La Ministre a annoncé que l'un des objectifs de la restructuration est de réduire la "charge des procédures préalables" et de donner "plus d'importance à la surveillance ultérieure". Quercus remet en question ce que signifie cette "simplification profonde des processus d'autorisation", considérant préoccupant que les deux organismes puissent adopter des procédures plus souples à un moment où le territoire et les ressources naturelles font face à des menaces constantes de mégaprojets.
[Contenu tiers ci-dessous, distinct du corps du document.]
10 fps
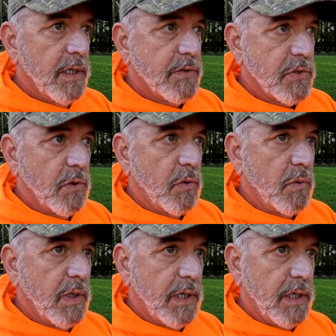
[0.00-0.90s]

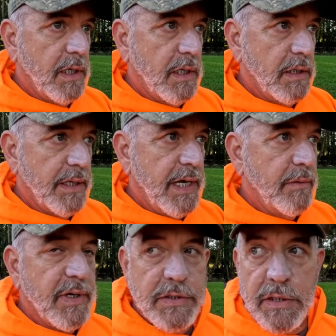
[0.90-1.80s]
So, uh,
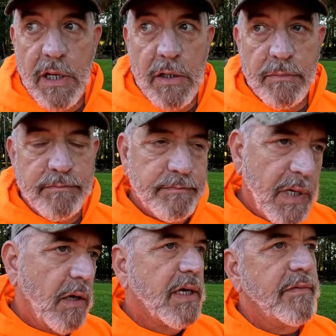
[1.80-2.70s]
anyways, I'll
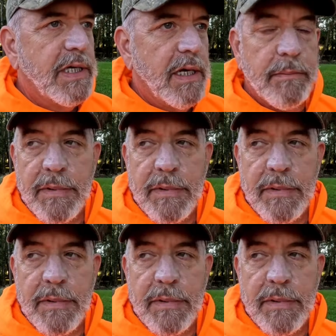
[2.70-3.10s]
I'll give you an up.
L'organisation alerte que le choix de la "surveillance ultérieure" après l'approbation de projets repose sur une logique de remédiation, alors que souvent les contrevenants échappent aux conséquences en raison du manque de moyens techniques et humains pour surveiller sur le terrain.
La Ministre a également indiqué que la "grande dispersion des responsabilités" entre les structures centrales et régionales de l'APA et de l'ICNF mènera à une redistribution des compétences, ce que Quercus interprète comme une centralisation du pouvoir décisionnel dans les structures nationales et une substitution des décisions techniques régionales par des décisions politiques. Quercus réitère la demande pour que la Ministre rencontre les organisations non gouvernementales de l'environnement et partage en détail le plan de restructuration.